Parole del direttore tecnico di cantiere della Setten Genesio, impresa di costruzioni con sede a Oderzo, Francesco Cover. «Quando è arrivata la pandemia stavano lavorando all’adeguamento sismico dell’ospedale. Poi la decisione della Regione Veneto: trasformare quello di Vittorio Veneto in un Covid – Hospital». Allora è diventato necessario riconsegnare i reparti a cui stavamo lavorando integri, pronti per ospitare, in tempi brevissimi, i nuovi malati. Con il via libera dell’Ulss2 l’impresa opitergina ha deciso di continuare i lavori: «Abbiamo vinto un appalto, certo – dice Cover – ma prima di tutto ci tenevamo a dare una mano». Il cantiere è stato riorganizzato: «Ci siamo confrontati con la Direzione lavori, i Coordinatori della sicurezza e la Direzione sanitaria. Agli operai abbiamo chiesto se se la sentissero di proseguire: la loro disponibilità è stata massima.
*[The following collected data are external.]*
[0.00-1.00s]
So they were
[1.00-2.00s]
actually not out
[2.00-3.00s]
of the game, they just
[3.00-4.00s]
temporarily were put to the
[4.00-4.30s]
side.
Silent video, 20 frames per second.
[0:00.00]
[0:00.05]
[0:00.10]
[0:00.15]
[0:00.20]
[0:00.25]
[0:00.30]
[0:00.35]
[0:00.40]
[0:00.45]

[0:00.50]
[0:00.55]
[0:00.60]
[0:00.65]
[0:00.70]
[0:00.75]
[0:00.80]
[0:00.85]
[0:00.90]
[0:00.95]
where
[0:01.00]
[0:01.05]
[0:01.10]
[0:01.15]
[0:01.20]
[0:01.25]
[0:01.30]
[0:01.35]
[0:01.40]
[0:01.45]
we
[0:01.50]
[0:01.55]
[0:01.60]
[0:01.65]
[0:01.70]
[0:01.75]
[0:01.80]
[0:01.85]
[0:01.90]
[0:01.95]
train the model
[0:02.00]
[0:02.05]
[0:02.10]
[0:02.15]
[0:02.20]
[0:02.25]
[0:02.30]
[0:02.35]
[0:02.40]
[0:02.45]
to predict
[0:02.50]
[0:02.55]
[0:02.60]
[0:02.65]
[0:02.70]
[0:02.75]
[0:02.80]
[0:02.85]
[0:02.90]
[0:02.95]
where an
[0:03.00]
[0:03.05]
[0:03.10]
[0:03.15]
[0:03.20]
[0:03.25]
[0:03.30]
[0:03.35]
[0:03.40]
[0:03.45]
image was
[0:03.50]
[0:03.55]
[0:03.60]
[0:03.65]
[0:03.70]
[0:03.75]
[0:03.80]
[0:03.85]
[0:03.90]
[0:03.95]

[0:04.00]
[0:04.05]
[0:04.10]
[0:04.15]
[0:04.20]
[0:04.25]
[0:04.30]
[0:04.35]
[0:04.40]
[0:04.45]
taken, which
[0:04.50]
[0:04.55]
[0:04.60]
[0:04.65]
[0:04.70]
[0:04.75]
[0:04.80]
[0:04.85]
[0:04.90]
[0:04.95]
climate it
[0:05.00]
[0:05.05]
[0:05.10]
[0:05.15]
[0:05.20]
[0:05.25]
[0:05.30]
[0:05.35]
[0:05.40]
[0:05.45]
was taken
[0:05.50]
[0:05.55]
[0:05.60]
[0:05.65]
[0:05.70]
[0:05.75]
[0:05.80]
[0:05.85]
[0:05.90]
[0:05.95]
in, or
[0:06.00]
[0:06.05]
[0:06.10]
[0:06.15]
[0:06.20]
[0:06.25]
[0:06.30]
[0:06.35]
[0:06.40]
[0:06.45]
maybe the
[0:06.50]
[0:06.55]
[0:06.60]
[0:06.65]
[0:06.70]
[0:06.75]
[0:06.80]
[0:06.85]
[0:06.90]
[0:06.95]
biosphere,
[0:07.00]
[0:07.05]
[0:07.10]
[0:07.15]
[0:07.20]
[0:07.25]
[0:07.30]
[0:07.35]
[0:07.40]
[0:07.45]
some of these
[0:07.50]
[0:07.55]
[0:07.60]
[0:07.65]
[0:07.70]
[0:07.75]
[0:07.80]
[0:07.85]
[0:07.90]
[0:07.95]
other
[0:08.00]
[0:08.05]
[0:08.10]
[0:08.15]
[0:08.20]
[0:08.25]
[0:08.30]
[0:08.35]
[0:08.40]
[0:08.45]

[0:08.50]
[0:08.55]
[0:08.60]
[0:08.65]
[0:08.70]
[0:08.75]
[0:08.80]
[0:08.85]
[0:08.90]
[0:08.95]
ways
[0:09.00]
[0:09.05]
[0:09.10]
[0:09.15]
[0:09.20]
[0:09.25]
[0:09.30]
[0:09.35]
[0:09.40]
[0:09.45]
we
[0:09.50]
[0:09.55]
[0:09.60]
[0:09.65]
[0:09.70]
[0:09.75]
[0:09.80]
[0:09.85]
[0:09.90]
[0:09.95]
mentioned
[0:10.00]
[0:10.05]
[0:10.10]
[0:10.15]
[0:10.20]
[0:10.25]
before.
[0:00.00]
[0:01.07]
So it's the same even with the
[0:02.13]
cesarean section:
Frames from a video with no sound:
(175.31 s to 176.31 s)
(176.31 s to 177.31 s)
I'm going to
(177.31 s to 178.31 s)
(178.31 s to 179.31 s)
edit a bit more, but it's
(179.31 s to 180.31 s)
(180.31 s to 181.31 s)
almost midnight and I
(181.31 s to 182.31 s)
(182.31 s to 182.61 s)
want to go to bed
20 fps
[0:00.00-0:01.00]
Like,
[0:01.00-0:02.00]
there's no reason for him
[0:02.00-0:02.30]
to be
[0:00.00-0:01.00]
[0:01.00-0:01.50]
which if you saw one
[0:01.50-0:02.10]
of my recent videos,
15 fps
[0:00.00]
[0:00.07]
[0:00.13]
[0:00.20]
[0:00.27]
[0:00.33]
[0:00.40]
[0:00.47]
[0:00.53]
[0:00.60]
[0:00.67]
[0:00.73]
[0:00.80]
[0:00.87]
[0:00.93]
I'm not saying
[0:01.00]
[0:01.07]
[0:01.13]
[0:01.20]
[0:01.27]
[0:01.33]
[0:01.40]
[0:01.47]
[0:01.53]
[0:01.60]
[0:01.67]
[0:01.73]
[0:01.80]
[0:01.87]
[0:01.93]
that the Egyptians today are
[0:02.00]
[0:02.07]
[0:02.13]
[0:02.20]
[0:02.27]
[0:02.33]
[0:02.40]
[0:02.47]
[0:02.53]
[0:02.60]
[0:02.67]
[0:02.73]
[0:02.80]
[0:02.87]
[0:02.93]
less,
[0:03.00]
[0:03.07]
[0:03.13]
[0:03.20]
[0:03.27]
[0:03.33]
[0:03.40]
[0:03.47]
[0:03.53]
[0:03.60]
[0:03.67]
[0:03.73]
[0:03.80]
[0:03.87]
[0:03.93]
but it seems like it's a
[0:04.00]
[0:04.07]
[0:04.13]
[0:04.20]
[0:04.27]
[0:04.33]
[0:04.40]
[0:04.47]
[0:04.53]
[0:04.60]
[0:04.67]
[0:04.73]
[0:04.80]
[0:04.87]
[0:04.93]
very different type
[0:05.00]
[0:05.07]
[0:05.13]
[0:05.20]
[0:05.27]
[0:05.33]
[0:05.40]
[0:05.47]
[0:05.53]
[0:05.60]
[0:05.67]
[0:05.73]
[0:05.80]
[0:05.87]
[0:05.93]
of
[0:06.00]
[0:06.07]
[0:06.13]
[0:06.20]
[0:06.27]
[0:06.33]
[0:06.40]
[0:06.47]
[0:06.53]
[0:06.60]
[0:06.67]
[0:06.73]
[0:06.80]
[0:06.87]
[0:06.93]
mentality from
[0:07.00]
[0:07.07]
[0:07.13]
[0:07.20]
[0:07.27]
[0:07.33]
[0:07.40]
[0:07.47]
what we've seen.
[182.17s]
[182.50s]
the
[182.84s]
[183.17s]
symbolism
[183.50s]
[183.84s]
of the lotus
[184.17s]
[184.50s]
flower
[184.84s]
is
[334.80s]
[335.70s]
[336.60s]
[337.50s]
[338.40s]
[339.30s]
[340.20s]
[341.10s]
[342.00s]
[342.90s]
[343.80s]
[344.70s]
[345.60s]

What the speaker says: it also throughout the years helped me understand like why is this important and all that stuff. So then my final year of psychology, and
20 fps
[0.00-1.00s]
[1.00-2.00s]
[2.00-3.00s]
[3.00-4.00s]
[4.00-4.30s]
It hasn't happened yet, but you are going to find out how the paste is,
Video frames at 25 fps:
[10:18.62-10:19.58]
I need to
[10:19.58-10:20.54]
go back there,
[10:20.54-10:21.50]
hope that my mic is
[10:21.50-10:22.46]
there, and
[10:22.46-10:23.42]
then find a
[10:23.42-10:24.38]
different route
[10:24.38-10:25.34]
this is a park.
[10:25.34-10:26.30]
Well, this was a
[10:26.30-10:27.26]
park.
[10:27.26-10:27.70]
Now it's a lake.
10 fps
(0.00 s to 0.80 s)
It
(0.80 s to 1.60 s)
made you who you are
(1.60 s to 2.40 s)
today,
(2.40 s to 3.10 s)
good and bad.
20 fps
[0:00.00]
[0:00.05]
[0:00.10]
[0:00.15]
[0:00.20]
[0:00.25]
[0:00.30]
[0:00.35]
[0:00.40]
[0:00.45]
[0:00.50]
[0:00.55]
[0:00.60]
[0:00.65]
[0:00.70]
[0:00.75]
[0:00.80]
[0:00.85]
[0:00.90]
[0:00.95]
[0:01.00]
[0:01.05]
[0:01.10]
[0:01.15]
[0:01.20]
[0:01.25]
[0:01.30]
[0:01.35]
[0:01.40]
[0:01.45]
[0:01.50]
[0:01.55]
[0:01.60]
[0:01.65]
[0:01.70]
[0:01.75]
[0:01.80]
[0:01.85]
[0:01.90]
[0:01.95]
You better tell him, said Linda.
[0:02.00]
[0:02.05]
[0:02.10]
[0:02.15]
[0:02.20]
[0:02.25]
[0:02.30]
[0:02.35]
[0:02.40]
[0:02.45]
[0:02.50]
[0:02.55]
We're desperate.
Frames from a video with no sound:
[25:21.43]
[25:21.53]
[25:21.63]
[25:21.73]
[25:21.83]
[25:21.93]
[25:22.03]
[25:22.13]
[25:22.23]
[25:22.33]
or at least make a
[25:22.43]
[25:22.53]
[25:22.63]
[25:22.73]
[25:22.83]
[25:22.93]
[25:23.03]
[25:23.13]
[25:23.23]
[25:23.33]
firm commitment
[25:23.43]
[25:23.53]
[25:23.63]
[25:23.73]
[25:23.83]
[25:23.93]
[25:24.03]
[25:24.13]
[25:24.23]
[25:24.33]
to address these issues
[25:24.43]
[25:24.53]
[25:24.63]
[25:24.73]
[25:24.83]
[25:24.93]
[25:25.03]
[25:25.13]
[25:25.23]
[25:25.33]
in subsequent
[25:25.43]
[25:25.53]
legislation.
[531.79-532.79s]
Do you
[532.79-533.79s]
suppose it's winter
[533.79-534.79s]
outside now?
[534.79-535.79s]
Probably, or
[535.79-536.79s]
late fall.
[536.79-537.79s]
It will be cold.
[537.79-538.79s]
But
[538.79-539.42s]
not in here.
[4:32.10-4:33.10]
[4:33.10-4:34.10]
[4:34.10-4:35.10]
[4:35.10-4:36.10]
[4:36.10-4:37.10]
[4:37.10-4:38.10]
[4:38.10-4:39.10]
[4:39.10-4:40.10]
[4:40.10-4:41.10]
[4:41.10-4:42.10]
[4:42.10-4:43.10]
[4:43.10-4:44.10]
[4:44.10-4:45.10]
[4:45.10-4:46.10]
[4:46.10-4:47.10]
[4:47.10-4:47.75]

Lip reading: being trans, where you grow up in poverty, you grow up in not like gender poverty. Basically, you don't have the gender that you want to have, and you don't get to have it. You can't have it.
Poi abbiamo dettato le nuove regole: mai più di una squadra nello stesso spazio, distanza di sicurezza, mascherine FFP2, guanti, occhiali, visiere e guanti».
In poco tempo gli operai hanno completato una decina di camere con le forze a disposizione: 15 uomini rispetto ai 35 presenti a regime». Oltre alle camere gli operai della Setten Genesio hanno messo mano anche a otto sale d’aspetto. «Abbiamo lavorato anche nel weekend e comunque sempre quando era possibile cercando di essere presenze silenziose. Per i pasti ci siamo appoggiati a un ristoratore locale, Gennaro 2000, che ogni giorno ci portava in ospedale il pranzo, in sicurezza. Abbiamo allestito due box di cantiere dedicati alla mensa e abbiamo disposto i tavoli in modo tale da rispettare il distanziamento». Una esperienza umana, prima ancora che professionale. «Paura? Abbiamo avuto quella giusta per non fare cose sbagliate – dice Cover – abbiamo fatto tante riunioni con gli operai e siamo stati chiari: chi non se la sentiva poteva tornare a casa, senza rimproveri o conseguenze, restava solo chi se la sentiva. Sono rimasti tutti».